El proceso de solicitud, que pide a los pacientes que describan su estado de salud a médicos y guardias mayoritariamente monolingües, es engorroso. Requiere un nivel de inglés que los inmigrantes como José simplemente no poseen.
La lucha por transmitir los síntomas y entender los diagnósticos puede ser peligrosa. También es humillante, dicen los hispanohablantes, por lo que les disuade de buscar atención médica. Lo mismo es cierto para los residentes bilingües cuya falta de acceso a la educación les ha dejado incapaces de comunicar adecuadamente sus necesidades por escrito.
Y así, muchos esperan, con la esperanza de que la tos se calme o el dolor de cabeza se disipe, porque hablar o escribir es sentirse ridiculizado o, peor aún, ignorado.
Por supuesto, en lugar de mejorar por sí sola, la enfermedad suele agravarse, especialmente en las personas mayores e inmunodeprimidas. El malestar físico dificulta incluso movimientos sencillos como caminar o sentarse. Al final, se requiere una interacción aún más compleja desde el punto de vista médico -y lingüístico- con el personal sanitario.
Víctor es un guatemalteco de mediana edad que me deleita con repeticiones verbales de la Copa América de fútbol. Hace poco me contó que los guardias no le abrieron la puerta de la celda para su dosis diaria de insulina, algo que, según él, ha ocurrido antes. Víctor tiene diabetes de tipo 1, una enfermedad autoinmune de por vida que requiere una dosis diaria de insulina para regular la glucosa en sangre. Aunque no debe consumir alimentos sin la dosis de insulina, al final tiene tanta hambre que tiene que comer. Los efectos fisiológicos son inmediatos.

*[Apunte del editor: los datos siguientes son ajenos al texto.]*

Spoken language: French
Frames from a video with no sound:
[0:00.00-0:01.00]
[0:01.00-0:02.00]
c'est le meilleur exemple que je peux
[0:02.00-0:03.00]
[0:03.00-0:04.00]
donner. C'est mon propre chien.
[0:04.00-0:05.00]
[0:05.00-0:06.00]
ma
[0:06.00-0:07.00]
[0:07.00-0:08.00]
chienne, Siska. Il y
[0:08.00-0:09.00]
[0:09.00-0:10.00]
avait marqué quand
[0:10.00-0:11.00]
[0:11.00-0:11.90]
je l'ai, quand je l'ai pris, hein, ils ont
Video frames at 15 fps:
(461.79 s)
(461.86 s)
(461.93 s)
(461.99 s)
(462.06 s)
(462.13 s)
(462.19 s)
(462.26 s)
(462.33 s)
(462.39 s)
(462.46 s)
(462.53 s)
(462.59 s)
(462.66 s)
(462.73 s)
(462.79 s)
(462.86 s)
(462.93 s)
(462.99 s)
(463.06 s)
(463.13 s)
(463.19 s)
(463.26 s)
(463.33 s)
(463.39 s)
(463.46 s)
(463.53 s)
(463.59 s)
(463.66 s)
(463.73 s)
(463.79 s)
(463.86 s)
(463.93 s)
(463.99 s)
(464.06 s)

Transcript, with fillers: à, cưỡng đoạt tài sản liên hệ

Víctor cree que los guardias saben que es diabético, ya que dice que su nombre aparece en la lista de puertas que hay que desbloquear para la administración de insulina.
Aunque su inglés es limitado y está muy acentuado, lo entiendo. Él interpreta que el hecho de que los guardias no le abran la puerta se debe a su identidad y a su idioma —todos los demás residentes diabéticos de su celda hablan inglés con fluidez. Peor aún, teme que su barrera lingüística le impida recibir la medicación adecuada.

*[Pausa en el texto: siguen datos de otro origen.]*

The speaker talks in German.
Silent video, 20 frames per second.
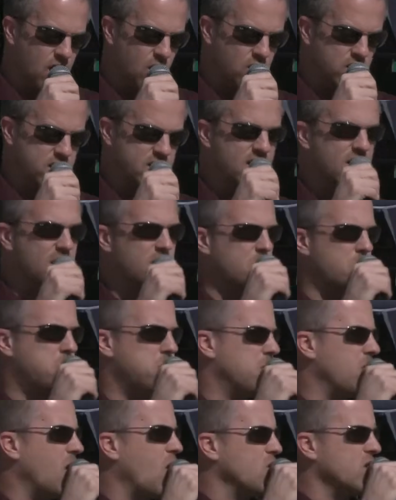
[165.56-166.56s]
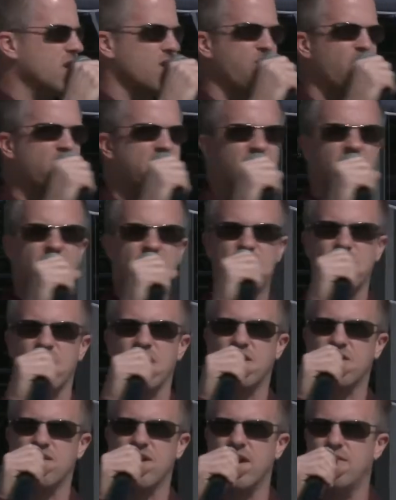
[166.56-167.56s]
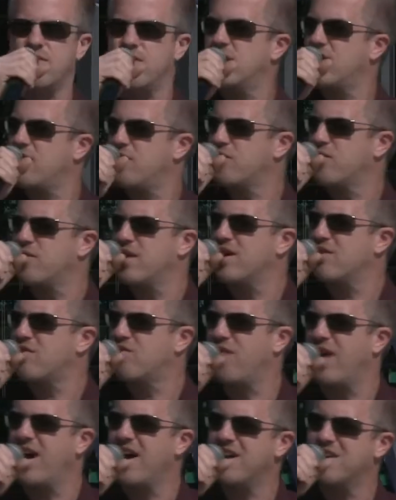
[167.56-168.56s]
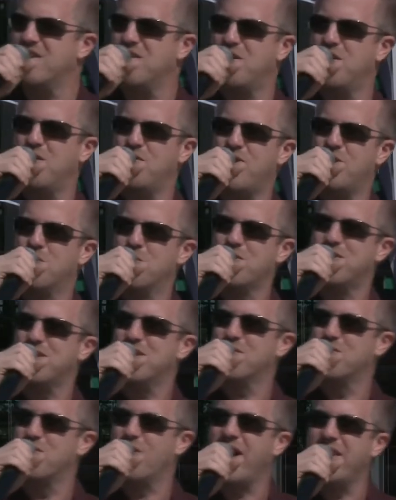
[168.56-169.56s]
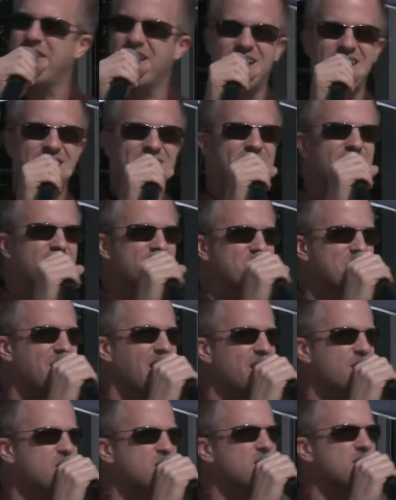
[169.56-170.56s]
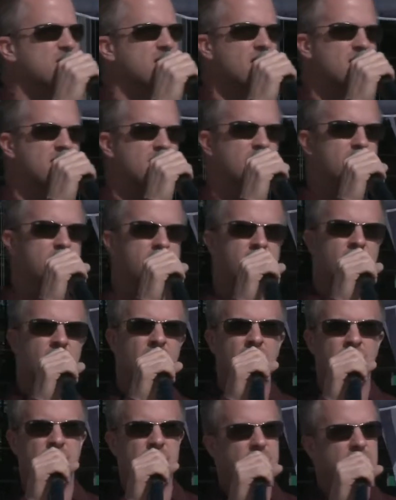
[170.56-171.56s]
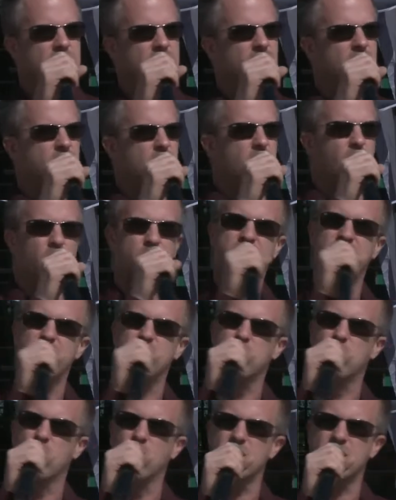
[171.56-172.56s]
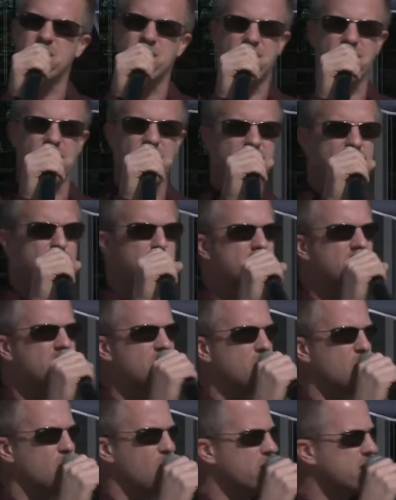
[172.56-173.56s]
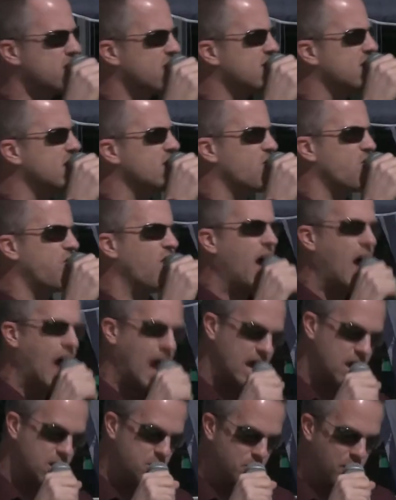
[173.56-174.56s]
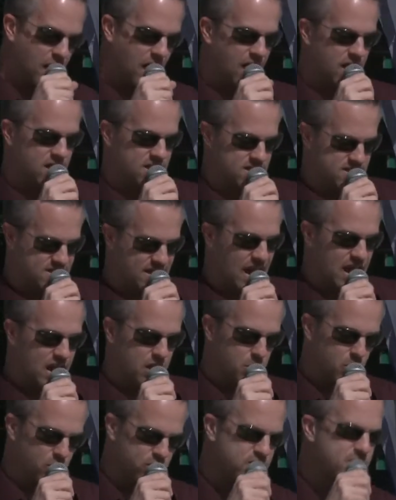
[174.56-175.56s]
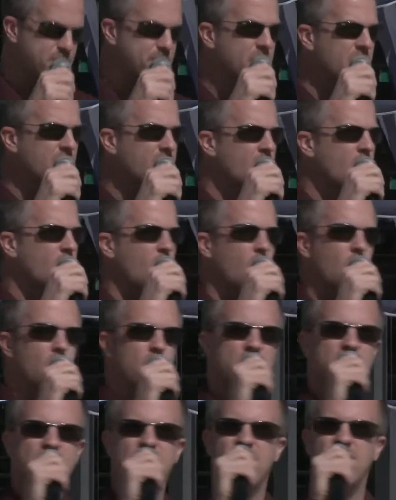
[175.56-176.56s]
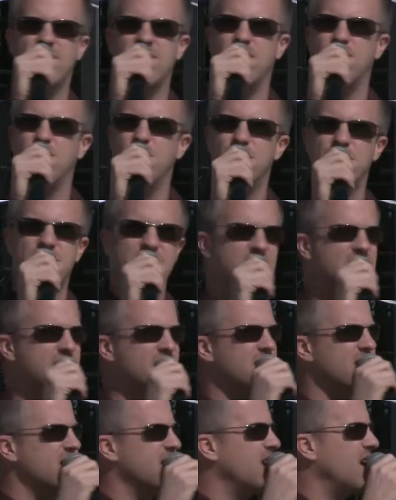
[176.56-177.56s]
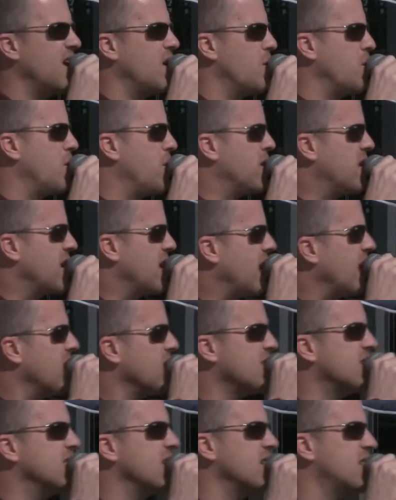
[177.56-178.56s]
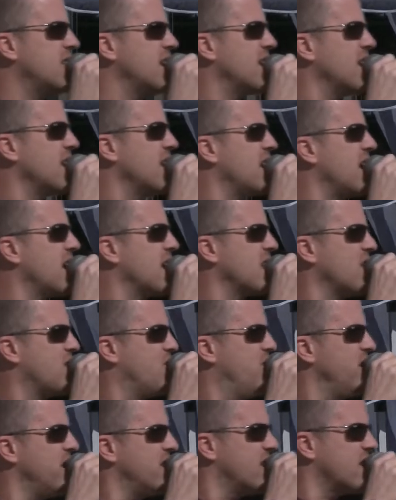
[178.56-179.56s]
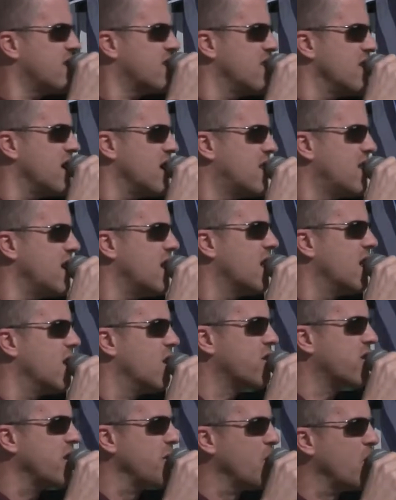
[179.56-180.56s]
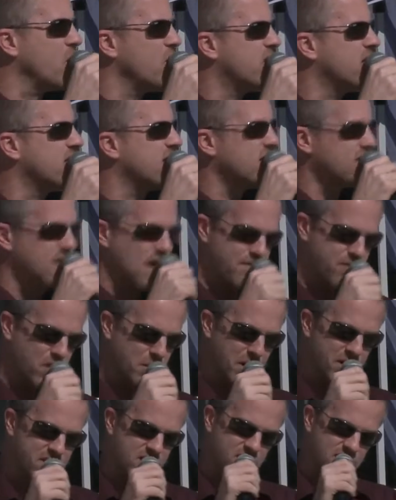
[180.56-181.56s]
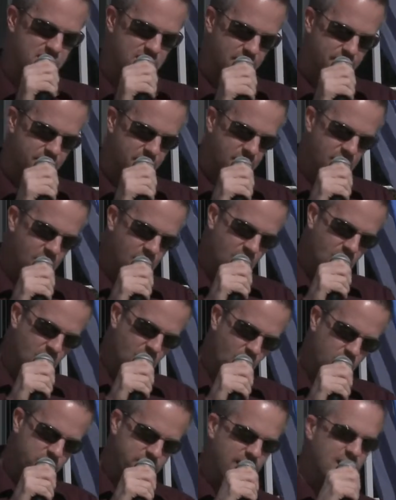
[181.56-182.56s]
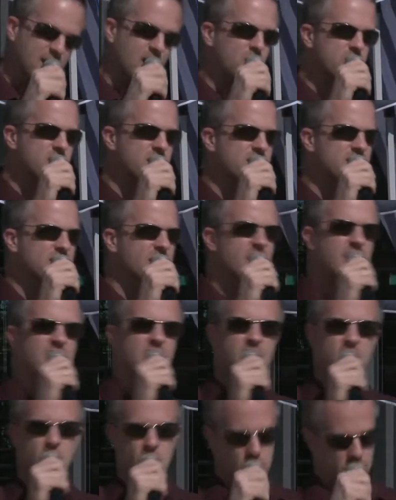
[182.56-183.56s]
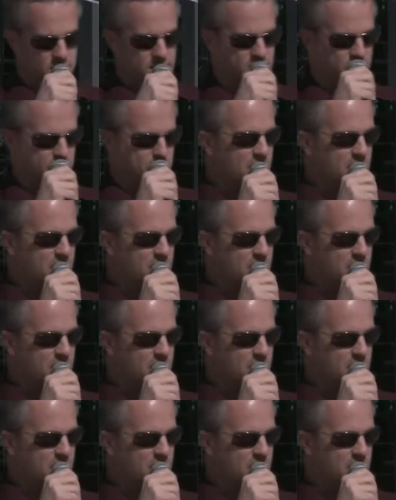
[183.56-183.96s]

und äh, auch das Verkehrsrecht. Ja, wer darf zuerst fahren, wer muss irgendwo anhalten. Das sind alles Gesetze, die auf diesem Grundgesetz, mit diesem Grundgesetz vereinen erkennbar sein müssen. Und äh, da wollte ich dann den, äh, den ersten Artikel, den eigentlich wichtigsten Artikel aus dem Grundgesetz einfach mal zitieren. Und der lautet, das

Las personas encarceladas dependen de la burocracia penitenciaria para satisfacer sus necesidades básicas de atención sanitaria. Se espera que aboguemos por nuestra propia atención sanitaria. Pero, como en el caso de Víctor y su dosis de insulina olvidada, quienes carecen de las habilidades lingüísticas o de lectoescritura necesarias para abogar por sí mismos pueden quedar al margen.
Mientras tanto, seguiré ofreciendo mis servicios de traducción a mis compañeros hispanohablantes. Desempeñar este papel me parece tanto un acto de servicio como un acto de resistencia. Por lo que he observado, la discriminación que sufren las personas mayores, los enfermos crónicos, los discapacitados y las personas que no son blancas fuera de los muros de la prisión se agrava para los que están dentro. Frente a esas barreras, tengo el deber de hacer mi parte para ayudar a cerrar la brecha entre quienes prestan asistencia médica y la gente -mi gente- que la necesita. que lo necesitan.